My evidence is of course anecdotal, but from what I've seen, men have much
less desire watching man-to-man action. It's related to many's fear of
"turning gay without knowing it" (it's a funny concept but it's extremely
common) and very often it's about them looking less manly if they don't show
active interest in women... (A lot of men are really weird and kind of stupid
in that regard.) That being said, me and many others who aren't ashamed of
openly discussing sex are still not interested in gay action simply because it
doesn't sexually appeal to us.

As for women, and when I asked them why do they watch gay men porn, many have
told me that they believe only a man can know how to please a man to 100% and
that they want to better educate themselves on how to be better in their sex
life... and they might actually have a point; I've heard from several gay men
that no woman's blowjob can ever hold a candle to one that a gay man can do --
I personally believe that to be an exaggeration but I think they're on to
something there.

And finally, a _lot_ of girls and women in my life have admitted to being
interested in lesbian sex but are afraid due to social stigma and them being
extremely vulnerable if they start actively looking for a woman sex partner.
My own spouse openly admitted she'd f_ck a woman if she found one willing to
do it. Strange thing is I wouldn't perceive that as cheating. I believe my
S.O. is correct when she is saying that men think their girls cheat on them
only if there's a penis involved.

That, plus hundreds of convos and experiences I've had in my life makes me
think that women are innately bisexual while men are, most of the time,
hetero-sexual.

------
a1371
I find it hard to accept his conclusions. For example this:

> Porn featuring overweight women is surprisingly common among men. But the
> data from dating sites tells us that just about all men try to date skinny
> women. Many people don’t try to date the people they’re most attracted to.

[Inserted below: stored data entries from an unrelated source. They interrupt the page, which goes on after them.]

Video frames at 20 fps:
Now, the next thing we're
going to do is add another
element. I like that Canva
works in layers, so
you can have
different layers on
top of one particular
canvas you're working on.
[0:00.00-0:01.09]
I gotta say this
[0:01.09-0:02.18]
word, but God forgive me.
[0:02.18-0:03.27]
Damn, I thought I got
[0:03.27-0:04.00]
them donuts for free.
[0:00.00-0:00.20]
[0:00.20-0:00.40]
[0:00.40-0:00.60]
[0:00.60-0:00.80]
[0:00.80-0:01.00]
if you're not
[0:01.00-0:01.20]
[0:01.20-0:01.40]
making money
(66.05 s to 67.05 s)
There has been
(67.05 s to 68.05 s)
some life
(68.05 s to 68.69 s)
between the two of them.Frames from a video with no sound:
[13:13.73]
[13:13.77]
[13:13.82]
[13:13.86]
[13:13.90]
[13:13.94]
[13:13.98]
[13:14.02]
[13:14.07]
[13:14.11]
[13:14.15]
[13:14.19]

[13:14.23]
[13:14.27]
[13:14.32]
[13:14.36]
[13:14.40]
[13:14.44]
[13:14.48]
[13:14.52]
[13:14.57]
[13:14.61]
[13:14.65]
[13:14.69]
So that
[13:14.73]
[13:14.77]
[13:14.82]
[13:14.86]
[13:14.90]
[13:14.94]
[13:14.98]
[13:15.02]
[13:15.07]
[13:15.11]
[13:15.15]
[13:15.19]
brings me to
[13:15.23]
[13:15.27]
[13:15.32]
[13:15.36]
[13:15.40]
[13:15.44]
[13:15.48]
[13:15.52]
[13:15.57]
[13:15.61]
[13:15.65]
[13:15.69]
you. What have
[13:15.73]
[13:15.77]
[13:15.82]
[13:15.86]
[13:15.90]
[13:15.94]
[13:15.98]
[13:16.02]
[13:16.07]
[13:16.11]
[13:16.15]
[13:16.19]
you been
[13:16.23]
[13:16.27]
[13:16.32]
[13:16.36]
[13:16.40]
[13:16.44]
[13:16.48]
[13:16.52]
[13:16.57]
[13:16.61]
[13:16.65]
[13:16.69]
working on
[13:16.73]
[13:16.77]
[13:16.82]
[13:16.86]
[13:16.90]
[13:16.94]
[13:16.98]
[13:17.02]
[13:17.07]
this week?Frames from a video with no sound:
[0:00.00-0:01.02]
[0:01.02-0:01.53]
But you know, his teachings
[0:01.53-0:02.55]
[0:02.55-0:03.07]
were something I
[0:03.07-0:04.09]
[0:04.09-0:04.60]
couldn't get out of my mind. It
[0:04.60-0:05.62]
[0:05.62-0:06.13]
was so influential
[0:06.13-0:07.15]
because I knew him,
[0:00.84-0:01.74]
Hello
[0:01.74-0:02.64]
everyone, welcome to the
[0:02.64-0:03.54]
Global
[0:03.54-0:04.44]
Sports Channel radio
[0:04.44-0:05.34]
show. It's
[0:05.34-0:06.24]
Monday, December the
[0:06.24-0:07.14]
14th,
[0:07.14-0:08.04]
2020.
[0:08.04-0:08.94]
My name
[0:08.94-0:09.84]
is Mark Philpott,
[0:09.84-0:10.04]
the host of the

Porn is a fantasy land. Many people find these stuff attractive because they
are far away from their ordinary lives. Looking at the top views of the porn
sites you can see strange titles like "Step-daughter punished by angry dad".
What does this tell you? Can you really interpret the titles as what people
want to do?

Same goes for overweight women. Some of the interest in watching those videos
could even come out of hate.

------
Spooky23
This makes Freakonomics sound like Nobel material. Completely vacuous.

He uses the comparison that most men are looking to date skinny women, but
that many men are "afraid" to act on their attraction to overweight women.

Yet... nearly 40% of women are considered obese. About half are married or
otherwise attached. Who is to say that the population of online daters
strongly correlates with these terrified men?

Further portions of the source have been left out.